L’intégration de la danse dans un spectacle de cirque aura rarement été aussi efficace. Cela vient certainement démontrer que malgré l’attachement que la région a su développer envers les artistes de la métropole ou d’ailleurs sur la planète qui débarquent chaque été à Trois-Rivières, ça fait drôlement du bien à notre fierté quand, en plus, il y a du talent local dans le spectacle.

La recette du Cirque du Soleil et de l’Amphithéâtre, pour cette collaboration estivale à Trois-Rivières, fonctionne toujours aussi bien: un excellent spectacle qui permet d’apprécier le talent des artistes de cirque, une musique revisitée – mais de façon plus discrète que par les années passées –, un cadre enchanteur, une expérience de spectateur unique. Quand, en plus, Dame Nature se met de la partie pour offrir un temps parfait, avec une lune presque pleine qui assiste aussi au spectacle, cela donne des soirées magiques. Inoubliables pour plusieurs. Et on ne se lasse pas de cette recette.

Après quatre ans d’une présence qui a procuré tant d’émerveillement à un public souvent déjà conquis par l’emplacement et l’expérience de l’Amphithéâtre, le Cirque propose un spectacle de grande qualité, audacieux et sous le signe de la découverte, mais qui souffre peut-être du jeu des comparaisons avec les hommages à Beau Dommage, à Charlebois, à Plamondon et aux Colocs.

Joyeux Calvaire n’est pas aussi émouvant que Stone, pas aussi éclaté que Juste une p’tite nuite. Il manque une histoire qui se tient, un fil conducteur qui peut servir de repère pour le public. Mais ce sont là des bémols qui n’entravent pas la qualité du produit et l’expérience du spectateur.
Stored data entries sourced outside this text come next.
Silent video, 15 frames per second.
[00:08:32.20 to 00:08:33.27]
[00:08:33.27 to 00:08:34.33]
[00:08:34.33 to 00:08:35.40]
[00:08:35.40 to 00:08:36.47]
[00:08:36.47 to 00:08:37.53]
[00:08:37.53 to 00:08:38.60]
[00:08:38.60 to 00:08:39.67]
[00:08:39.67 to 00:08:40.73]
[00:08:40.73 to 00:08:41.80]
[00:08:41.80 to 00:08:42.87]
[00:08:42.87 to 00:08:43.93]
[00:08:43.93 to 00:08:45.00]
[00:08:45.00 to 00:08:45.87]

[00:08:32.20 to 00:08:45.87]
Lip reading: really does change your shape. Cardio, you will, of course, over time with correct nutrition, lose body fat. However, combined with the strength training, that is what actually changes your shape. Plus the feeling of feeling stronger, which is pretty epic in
C’est ce qui ressort, inévitablement, quand on a apprécié les quatre spectacles précédents.

Il y a, évidemment, des points très forts dans le spectacle de cet été: l’utilisation d’un bassin d’eau, la scénographie en général, les performances des acrobates dans les numéros de voltige, le savoureux numéro de clown en unicycle, les tableaux impressionnants comme celui de La manifestation ou celui de La cave avec les jongleurs de drapeaux. Ou encore ce moment où on a l’impression d’être subjugué par un numéro de cerceaux. Le point le plus fort, toutefois, est peut-être la place que donne le spectacle à la découverte. Notamment la découverte de chansons moins connues des Cowboys Fringants, ou de disciplines comme le cadre russe ou la corde pendule.
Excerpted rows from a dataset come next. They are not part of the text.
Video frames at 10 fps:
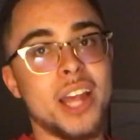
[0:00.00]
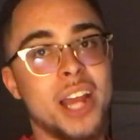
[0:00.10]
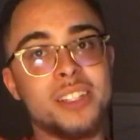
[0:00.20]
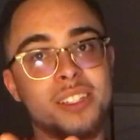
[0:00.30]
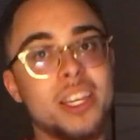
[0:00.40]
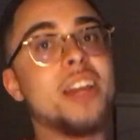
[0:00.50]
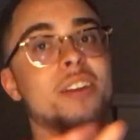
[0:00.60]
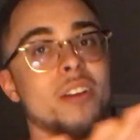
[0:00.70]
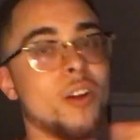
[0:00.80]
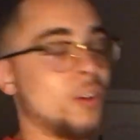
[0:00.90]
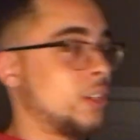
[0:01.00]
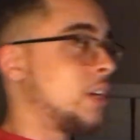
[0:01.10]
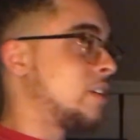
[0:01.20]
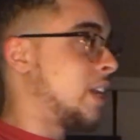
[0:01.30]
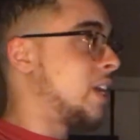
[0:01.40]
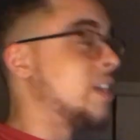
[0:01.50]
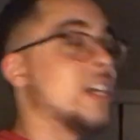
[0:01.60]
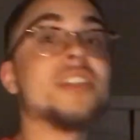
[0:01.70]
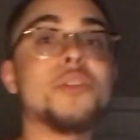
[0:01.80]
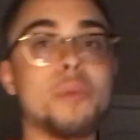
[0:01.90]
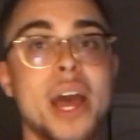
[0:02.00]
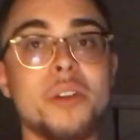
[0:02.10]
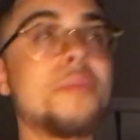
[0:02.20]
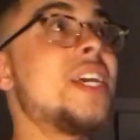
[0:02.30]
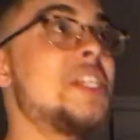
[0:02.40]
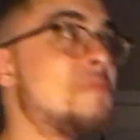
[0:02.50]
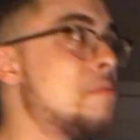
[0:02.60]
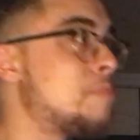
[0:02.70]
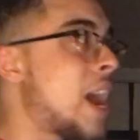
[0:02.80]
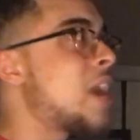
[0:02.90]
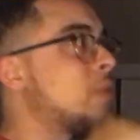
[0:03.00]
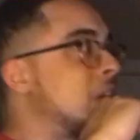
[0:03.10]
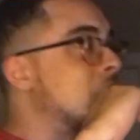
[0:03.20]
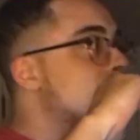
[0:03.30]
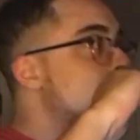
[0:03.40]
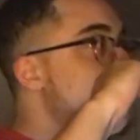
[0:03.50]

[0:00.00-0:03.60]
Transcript: that I said earlier that Enes has battled, but he's been battling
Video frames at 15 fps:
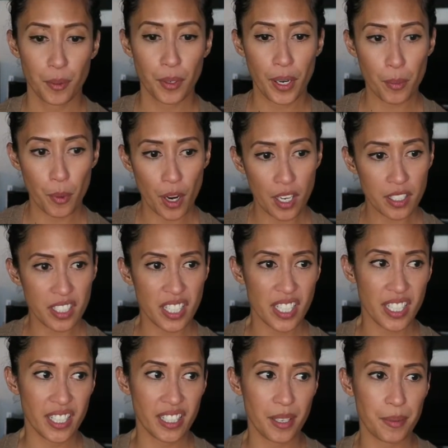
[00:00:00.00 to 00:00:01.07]
When I walked
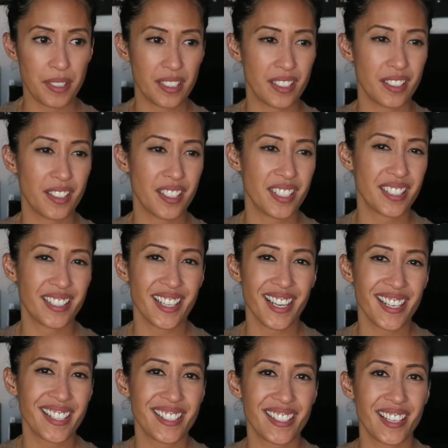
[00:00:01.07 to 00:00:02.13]
in, I mean, you get
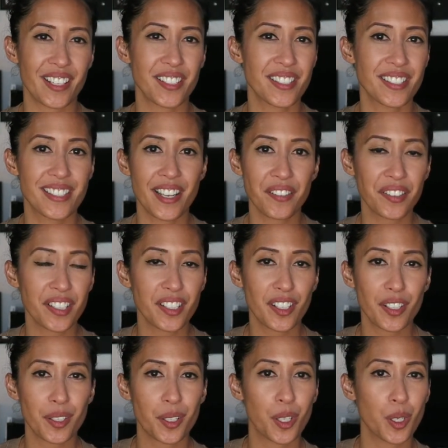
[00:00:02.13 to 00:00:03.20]
kind of, it's definitely
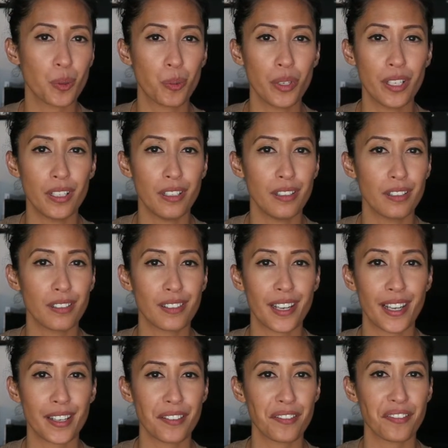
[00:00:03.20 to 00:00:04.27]
not a Goodwill
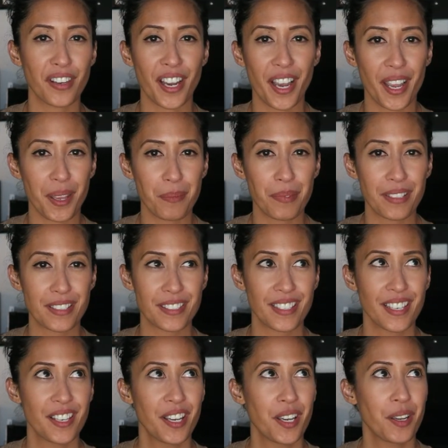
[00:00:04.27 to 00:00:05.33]
kind of vibe. It's,
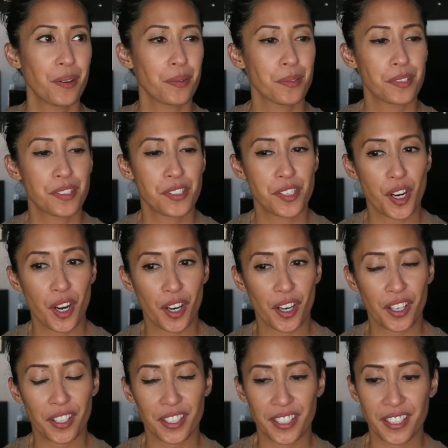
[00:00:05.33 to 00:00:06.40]
it was
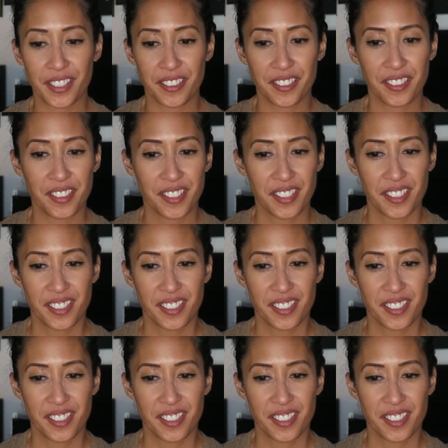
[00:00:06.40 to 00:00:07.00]
dark and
La capacité de surprendre sera d’ailleurs un ingrédient absolument nécessaire pour les cinq prochaines années du Cirque à Trois-Rivières, dans la formule qui succédera à la série Hommage. Jusqu’à maintenant, c’est un parcours sans faille pour le Cirque du Soleil et l’équipe de l’Amphithéâtre.

C’est ce mariage réussi qui fait rayonner Trois-Rivières de belle façon. Et on souhaite que ce soit le cas pour longtemps encore.